When is an autonomous car not an autonomous car? When it relies on feedback and information from infrastructure and other vehicles around it.
As the UK works to unlock what the government says could be a £42 billion industry moving goods and people around in driverless vehicles by 2035, the worry is that we’re asking too much of the vehicle and its on-board technology and not investing enough in the support network that could better facilitate its rollout.
“The dictionary definition for autonomous is not relying on anything else,” Peter Stoker, chief engineer for connected and autonomous vehicles at global automotive testing company UTAC, said. “Some in this business believe we shouldn’t rely on, for example, live data because sooner or later it’s not going to be there.”

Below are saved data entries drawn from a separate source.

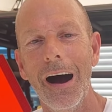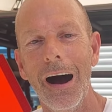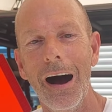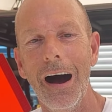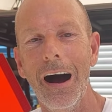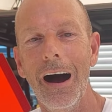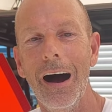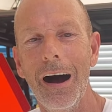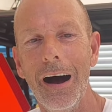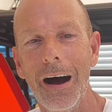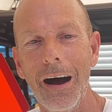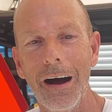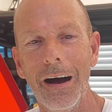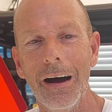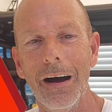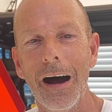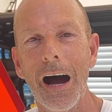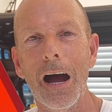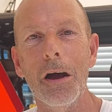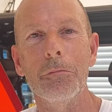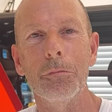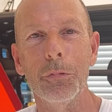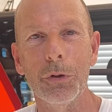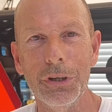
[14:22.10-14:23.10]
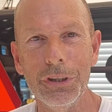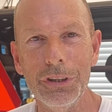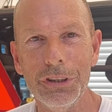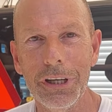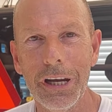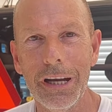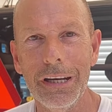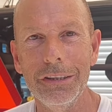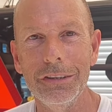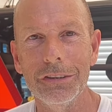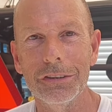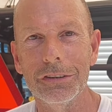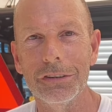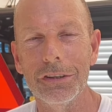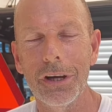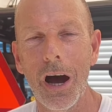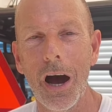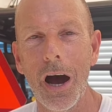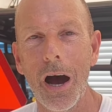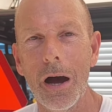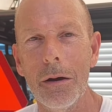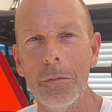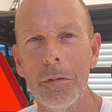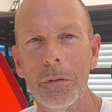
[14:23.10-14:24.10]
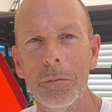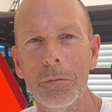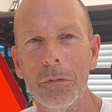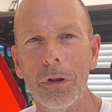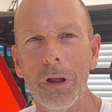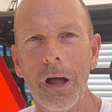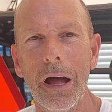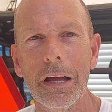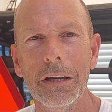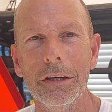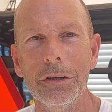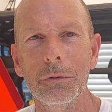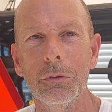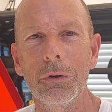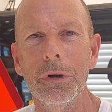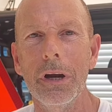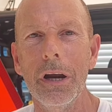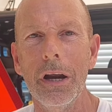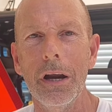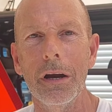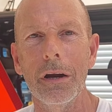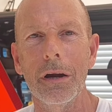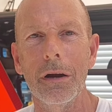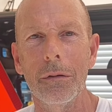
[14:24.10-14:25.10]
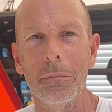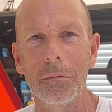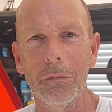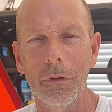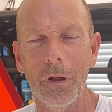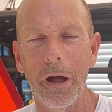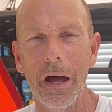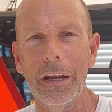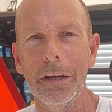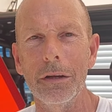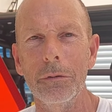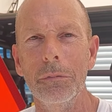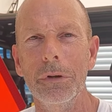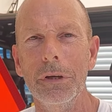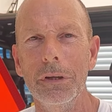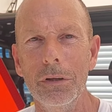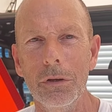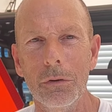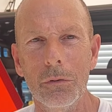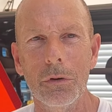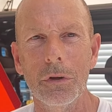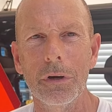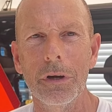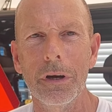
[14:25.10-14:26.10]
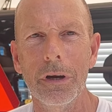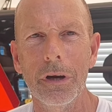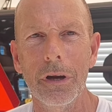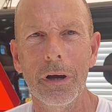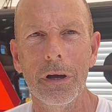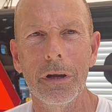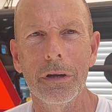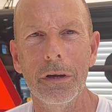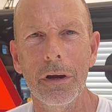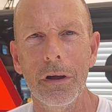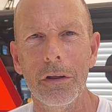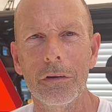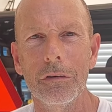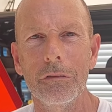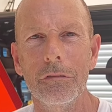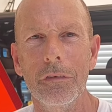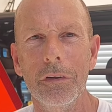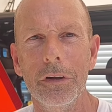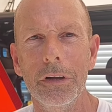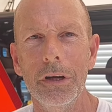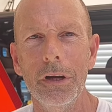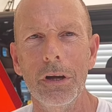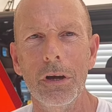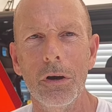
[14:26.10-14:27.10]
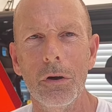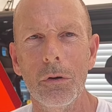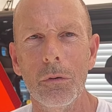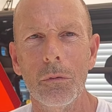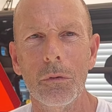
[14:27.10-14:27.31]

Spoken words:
I appreciate your time. I'm glad you were here. I'm glad to be doing another video.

However, as the goal of full autonomy looks ever more distant, we might need connected infrastructure to give it a helping shove. Stoker draws an analogy with laptops. “They were a bit clunky to start with but they really took off when you connected them all together,” he said.

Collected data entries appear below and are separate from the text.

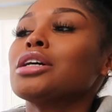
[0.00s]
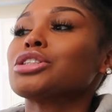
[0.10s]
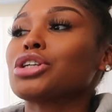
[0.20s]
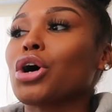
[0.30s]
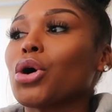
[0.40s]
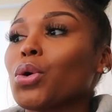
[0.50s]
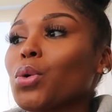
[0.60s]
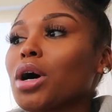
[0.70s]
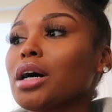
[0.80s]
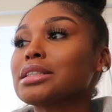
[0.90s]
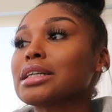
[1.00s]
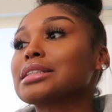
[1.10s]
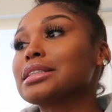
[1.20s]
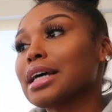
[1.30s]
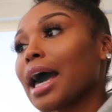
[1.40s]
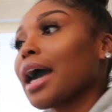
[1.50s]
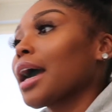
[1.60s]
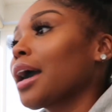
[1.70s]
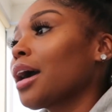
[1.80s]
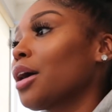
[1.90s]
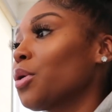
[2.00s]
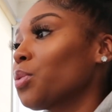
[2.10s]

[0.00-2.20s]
So today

Infrastructure helpful to autonomous vehicles includes tech like roadside data transmitters used to share information with the car. It also includes cameras or lidar sensors fixed on poles to better locate vehicles. The idea is that you create corridors such as motorways or urban zones to enable what’s known as level four autonomous driving, which is completely hands-free but restricted to certain areas.
That’s happening right now in China, a country that plans to invest $300 billion (£259bn) between now and 2040 in what’s described as ‘vehicle infrastructure cooperation (VIC),’ the research arm of UBS bank forecast in a recent report. “VIC should drive faster autonomous implementation as it removes vehicle-side technological bottlenecks,” the report said.
The analysis shows the prizes we could win if we followed a similar path and also reveals the stumbling blocks that, while solvable for China, could be insurmountable for the UK, given our less centralised planning.